Deep learning model
A deep learning model is a machine learning model in which the complex representations are represented in terms of relatively simple representation. For example, if a machine learning algorithm wants to detect a human face from an image, it can first detect edges in the first layer. In the next layer, the edges and other simple features can represent relatively more complex features such as the outline of eyes nose, etc. These complex features together represent higher-level features such as a human face.

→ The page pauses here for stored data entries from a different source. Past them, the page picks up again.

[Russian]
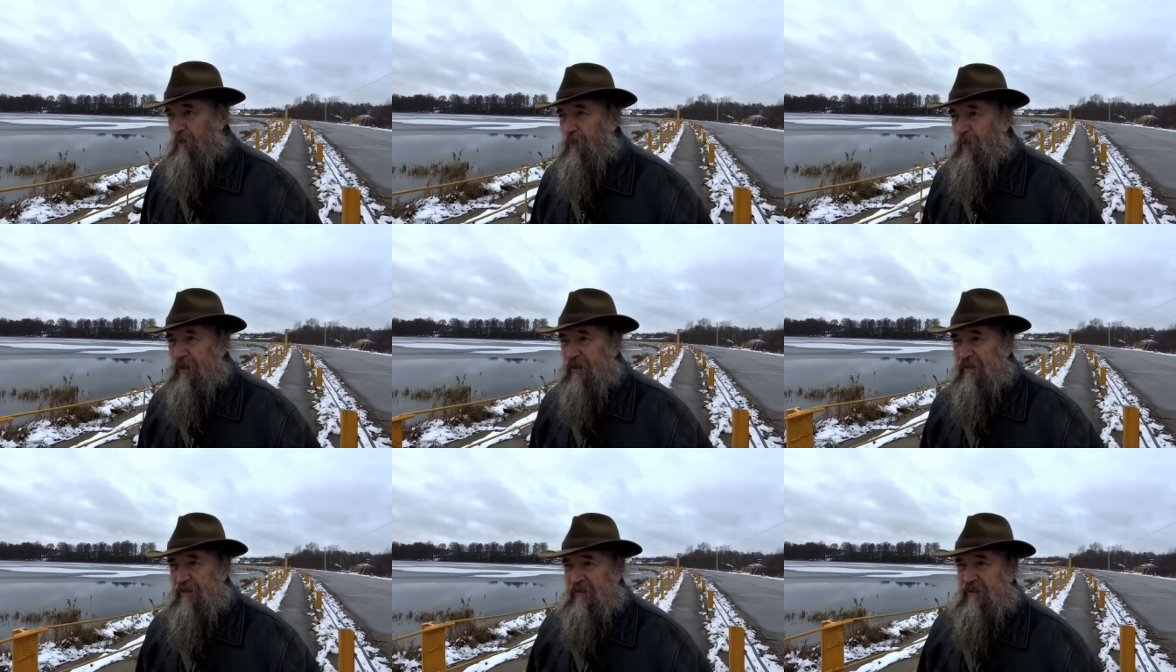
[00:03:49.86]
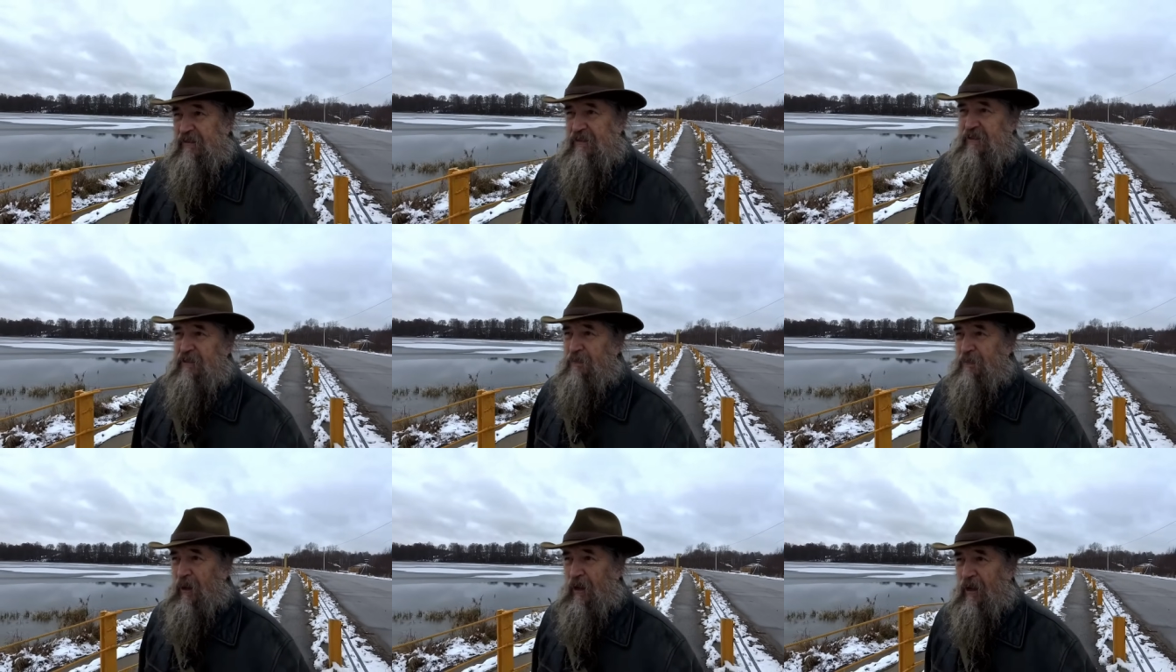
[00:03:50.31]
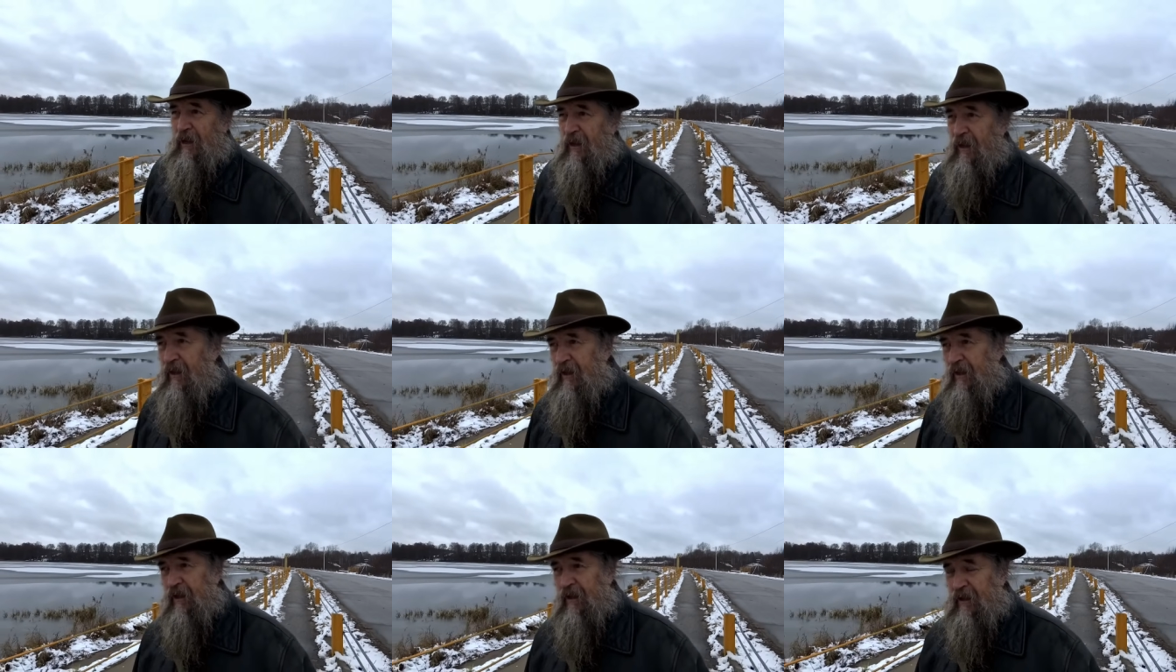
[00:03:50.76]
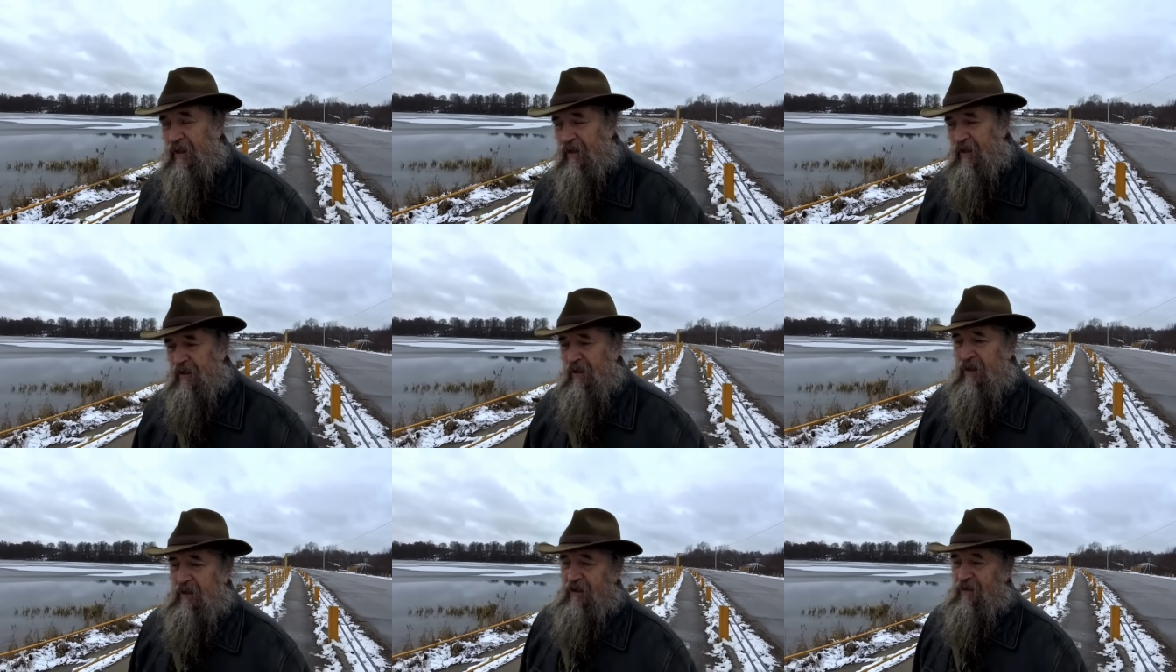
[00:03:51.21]
Мы с ним
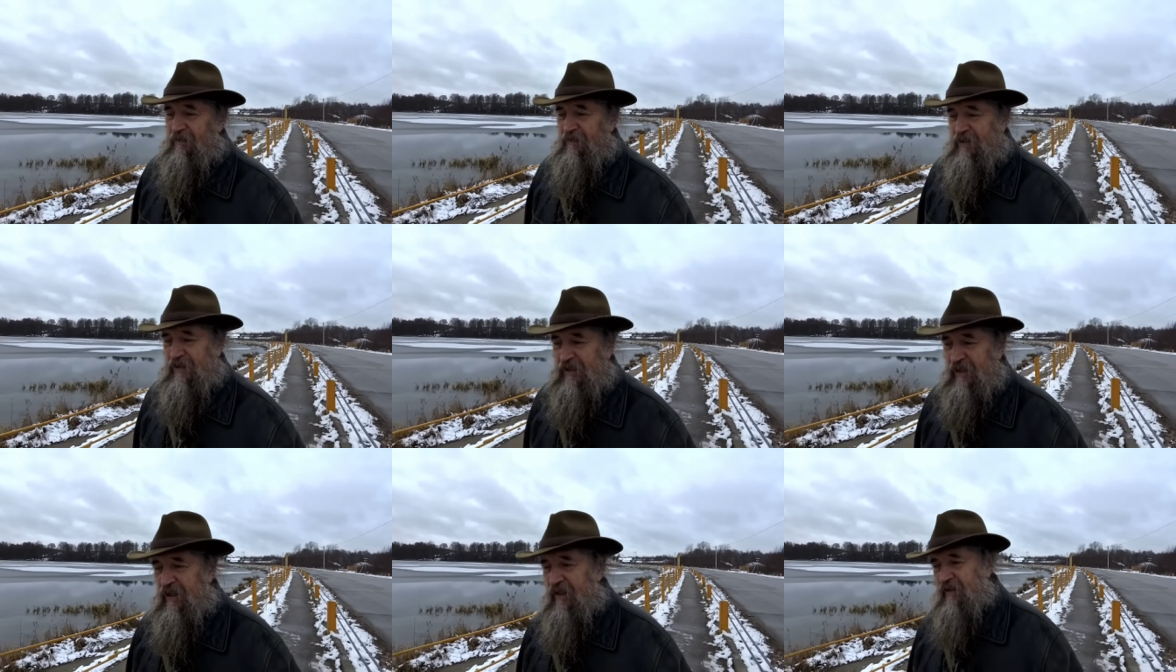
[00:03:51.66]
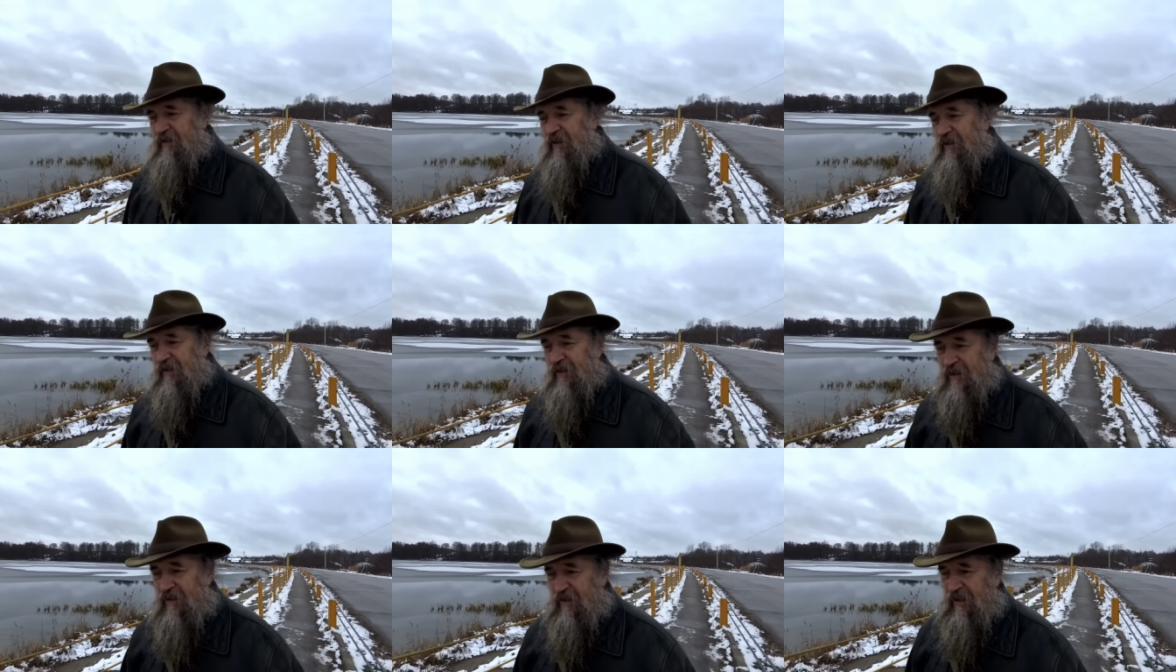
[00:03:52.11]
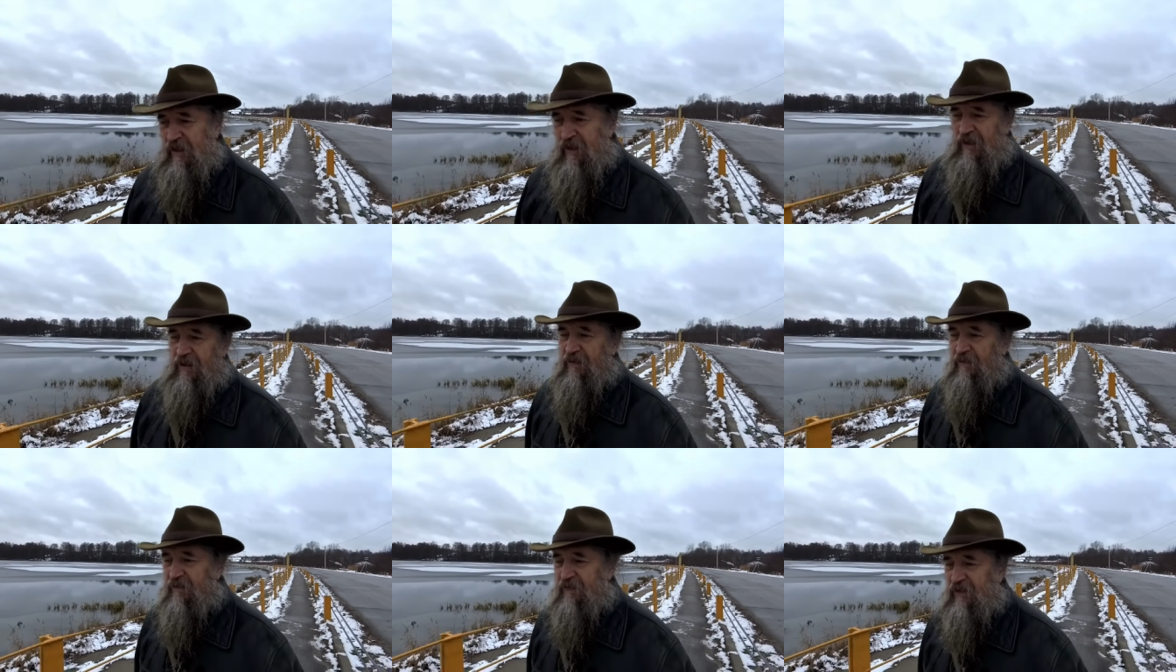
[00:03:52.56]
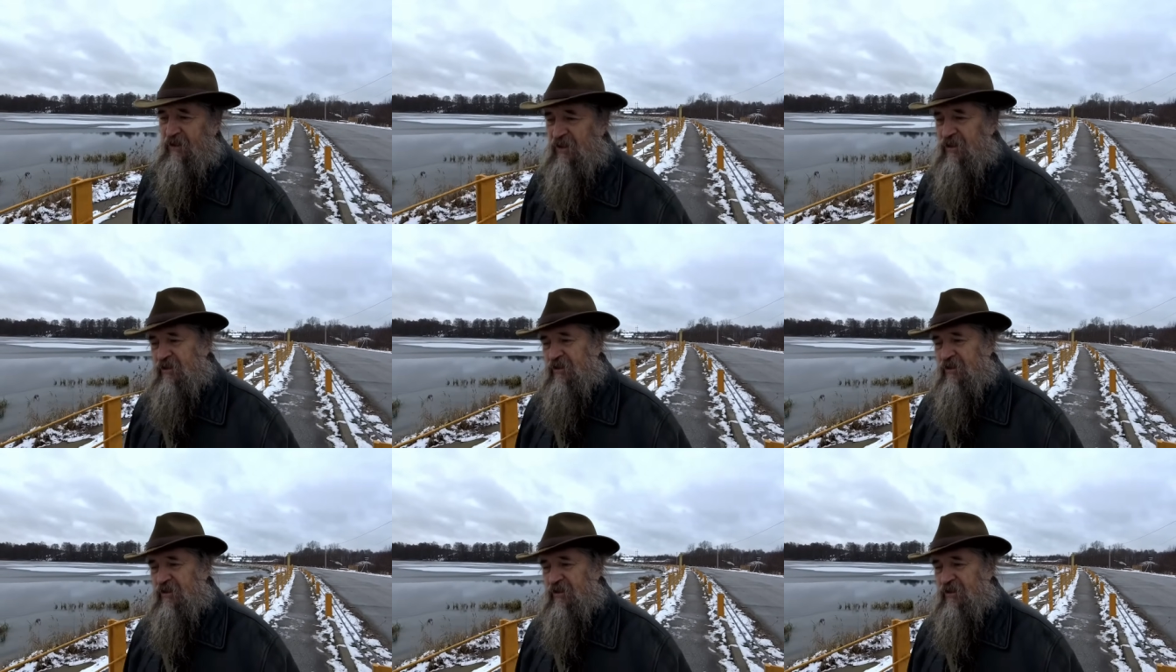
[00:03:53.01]
встретились в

Depth of a deep learning model
The depth of a deep learning model can be described in many ways-
One of the methods of determining the depth of a neural network or a machine learning model is based on the number of sequential instructions to be performed to evaluate the architecture. In this method, the depth of the model is determined by the longest chain in the calculation path for the model. For the example of the above deep learning model to detect the human face each layer will need several calculations. For example, there are three layers and each layer needs n calculation then. The depth of the model will be 3n. The number of calculation steps depends on the programming language used to code the model, And as a result this type of depth of model is dependent on the programming language used and hence, not preferred by many
In another method the depth of the deep learning model layers are assumed to be no of layer is used to built the model. For the above example three layers are used to determine the face. So, in this case, the depth of the model will be considered as three. I personally prefer this method to determine the depth of the graph.
For more complex problems, no of building blocks or no of separate blocks can be also considered as depth.